Problem requirements: Please repeat nothing except the lines from the one containing "(5.00 s to 6.00 s)" through the end of the records, exactly and without pictures.

Collected data entries
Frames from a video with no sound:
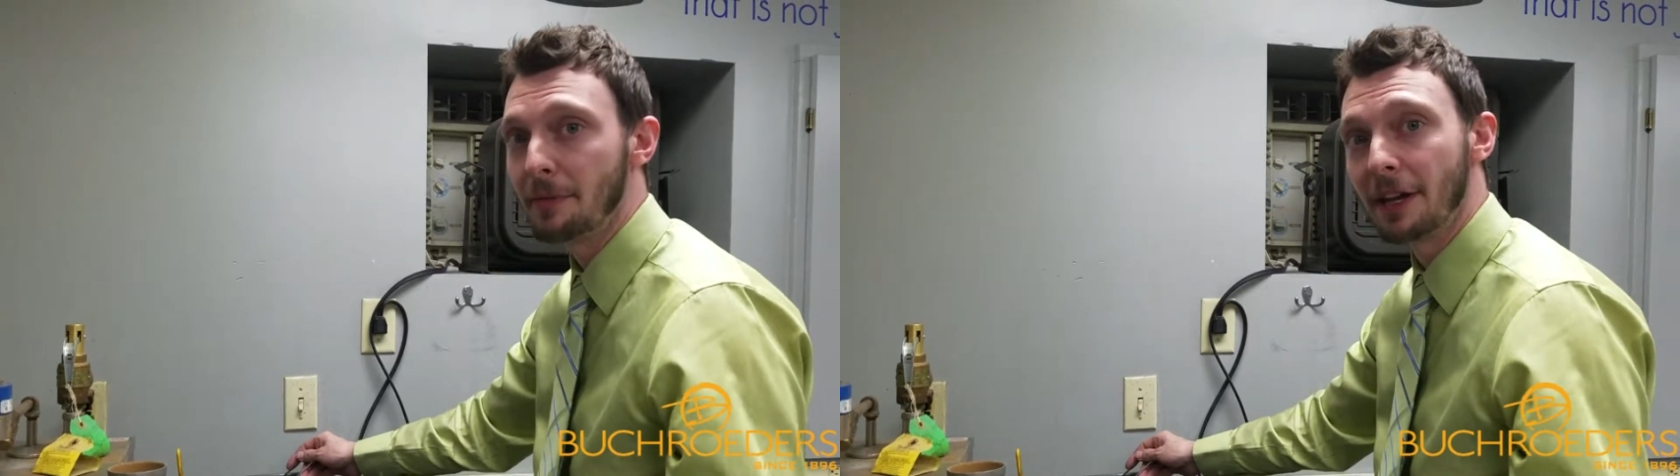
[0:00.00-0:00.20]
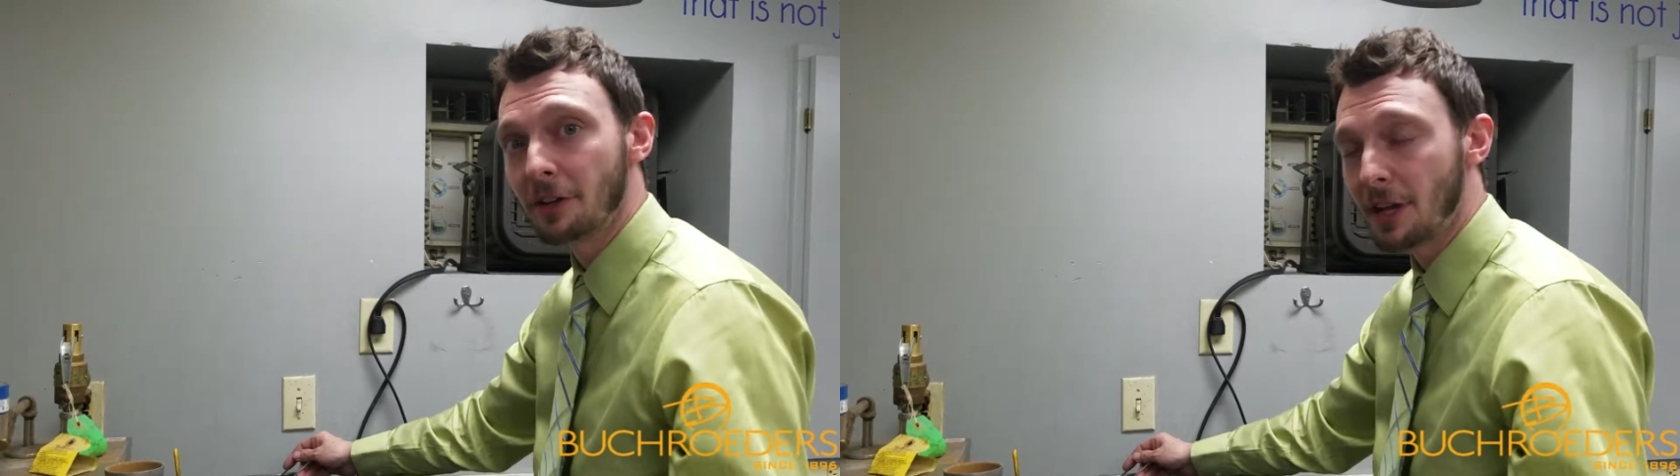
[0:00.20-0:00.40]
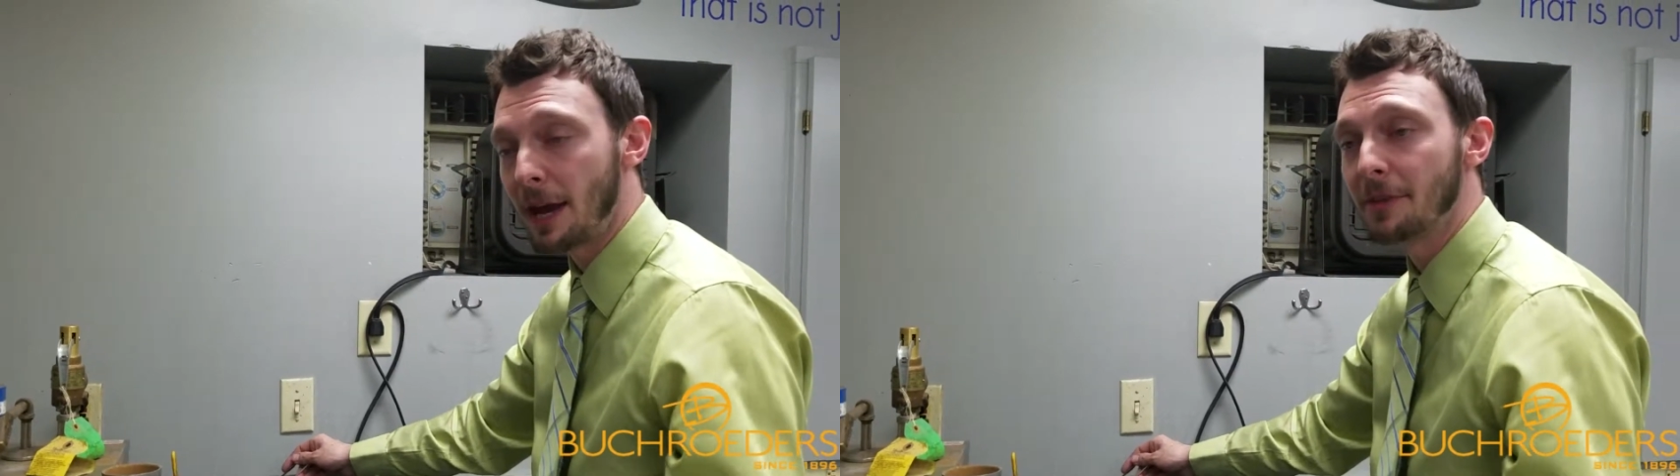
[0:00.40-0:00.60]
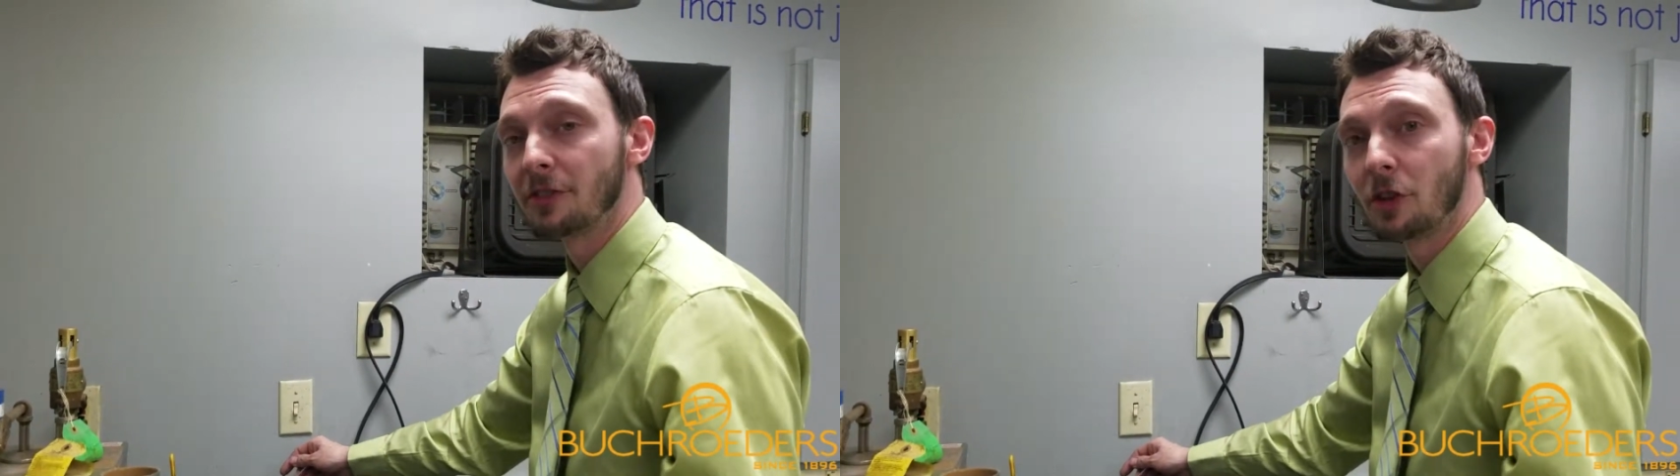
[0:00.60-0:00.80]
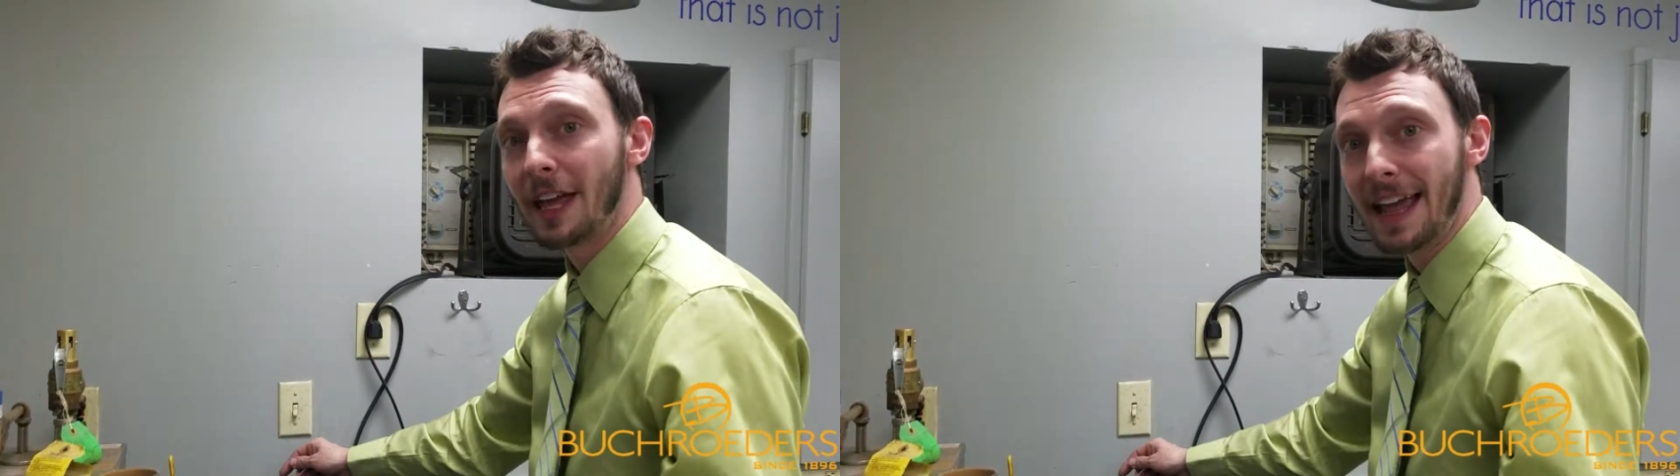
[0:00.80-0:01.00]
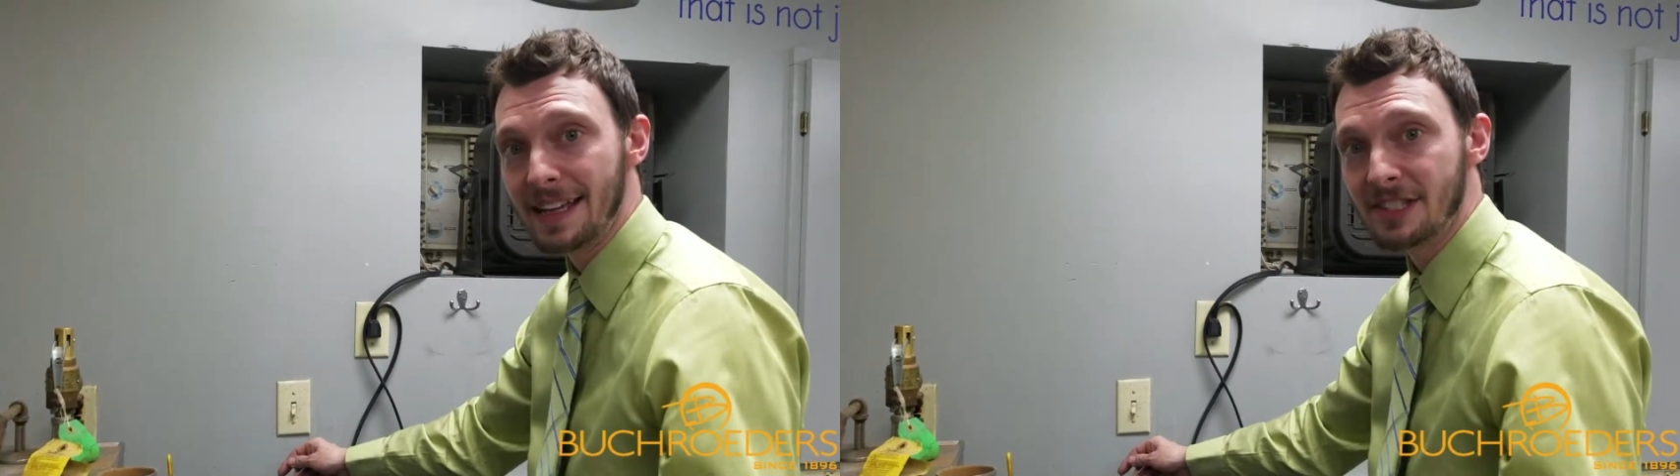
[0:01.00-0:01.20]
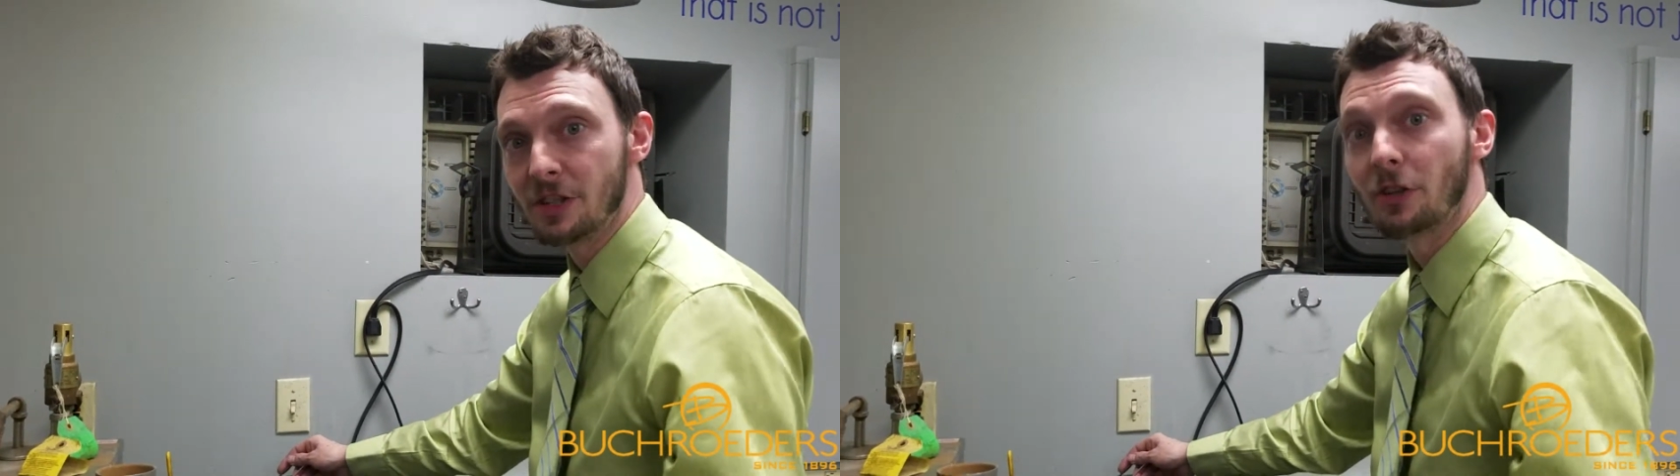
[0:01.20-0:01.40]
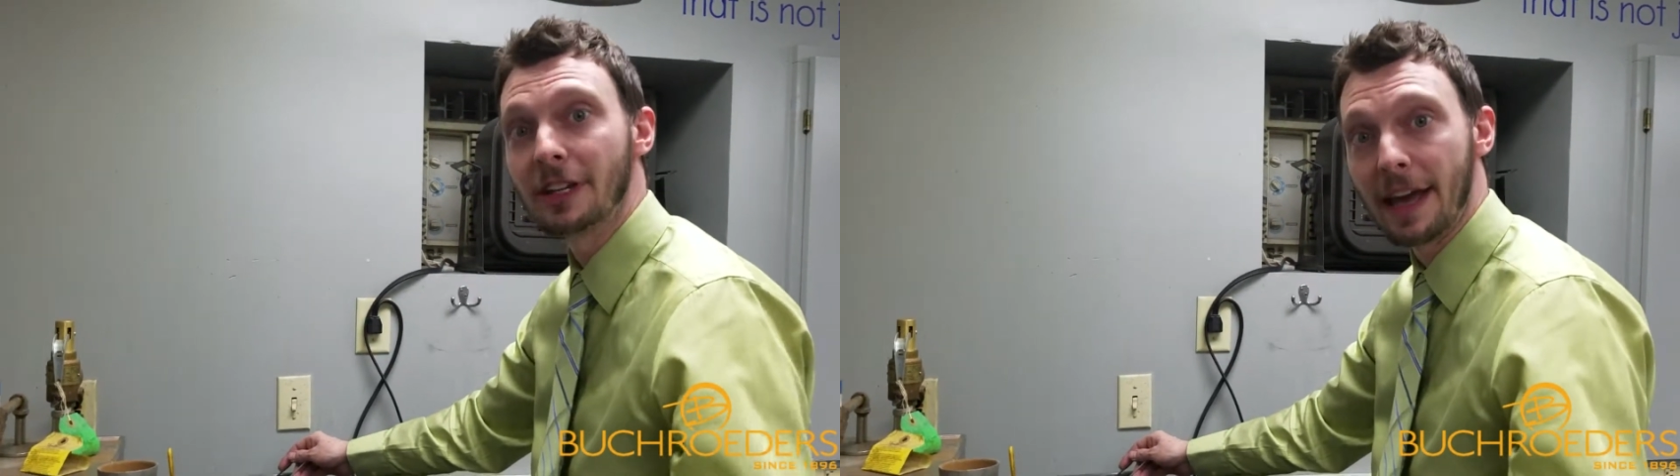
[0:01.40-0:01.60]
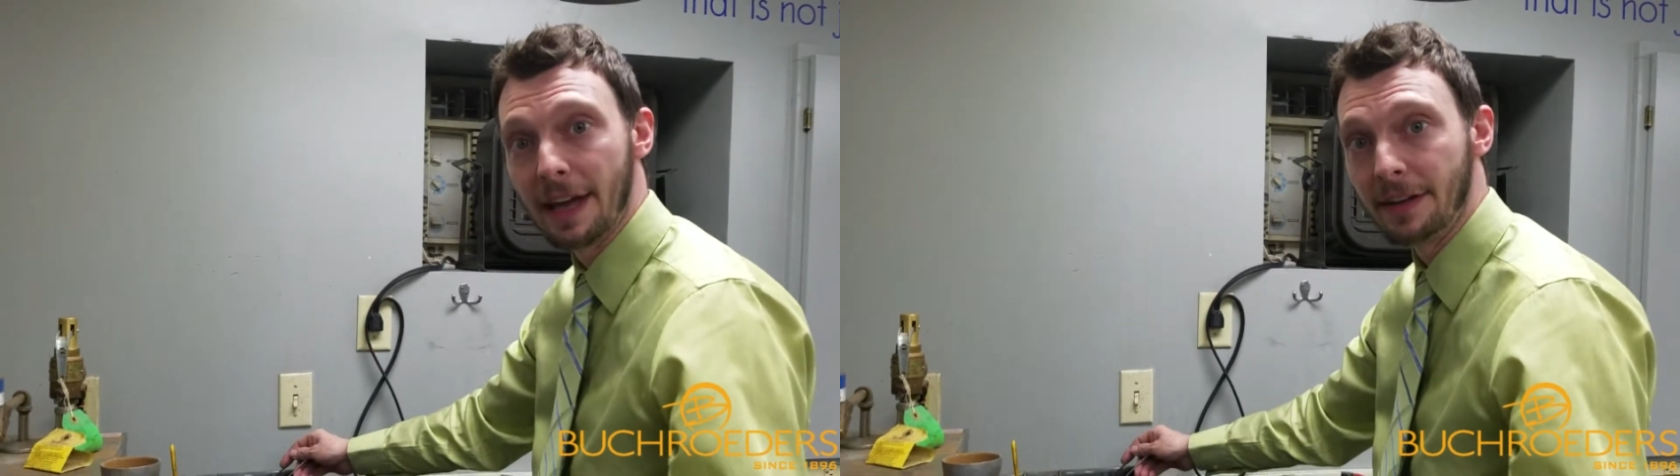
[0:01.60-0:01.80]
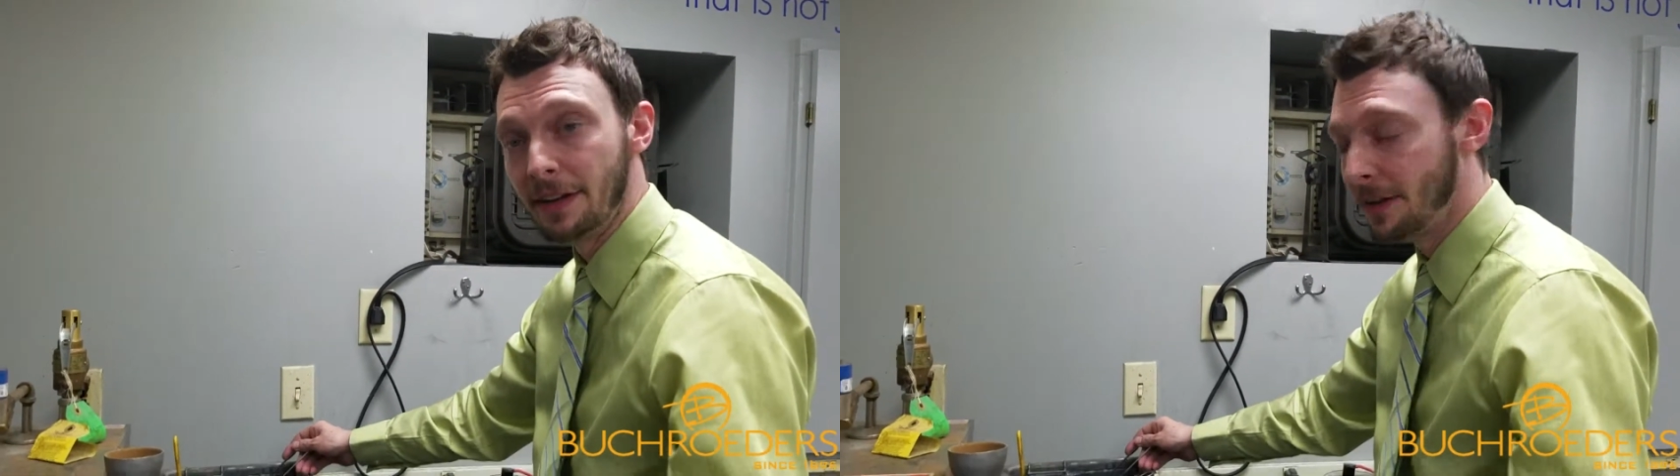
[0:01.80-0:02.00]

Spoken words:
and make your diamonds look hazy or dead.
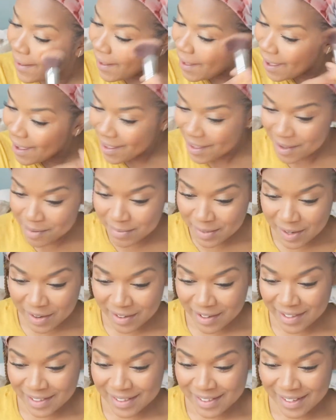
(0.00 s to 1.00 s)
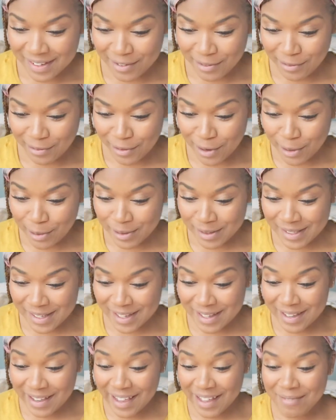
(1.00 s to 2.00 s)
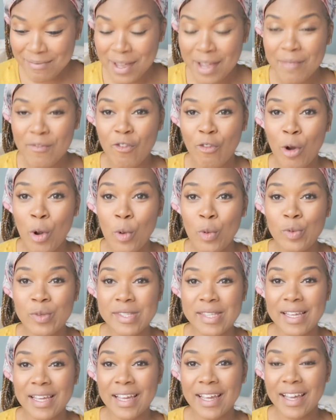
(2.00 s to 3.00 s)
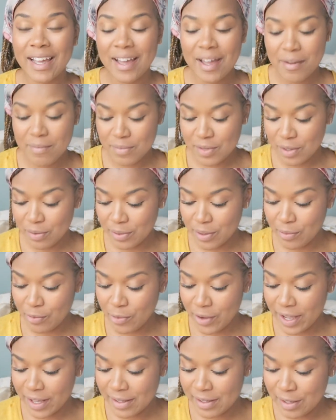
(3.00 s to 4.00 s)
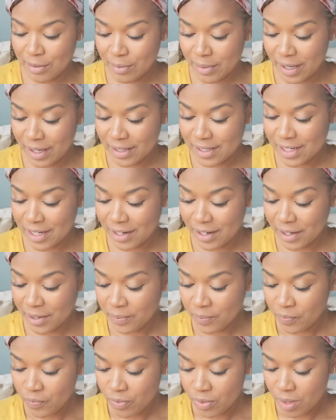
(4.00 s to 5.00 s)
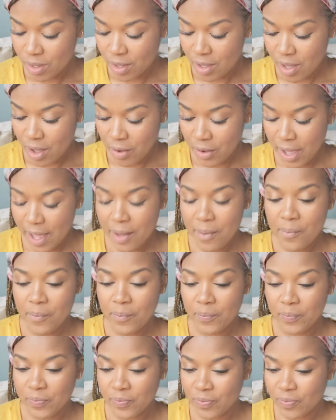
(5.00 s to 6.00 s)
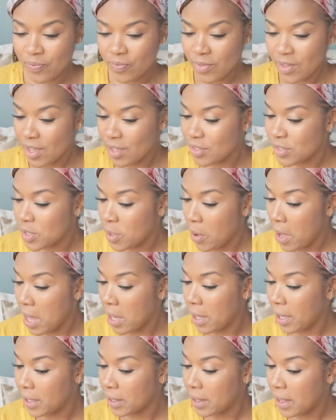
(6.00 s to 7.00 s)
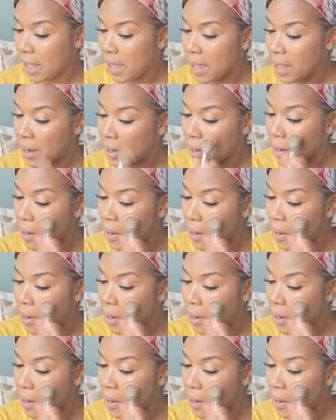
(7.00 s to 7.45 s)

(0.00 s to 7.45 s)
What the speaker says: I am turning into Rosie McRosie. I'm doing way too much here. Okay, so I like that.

Exercise response:
(5.00 s to 6.00 s)
(6.00 s to 7.00 s)
(7.00 s to 7.45 s)

(0.00 s to 7.45 s)
What the speaker says: I am turning into Rosie McRosie. I'm doing way too much here. Okay, so I like that.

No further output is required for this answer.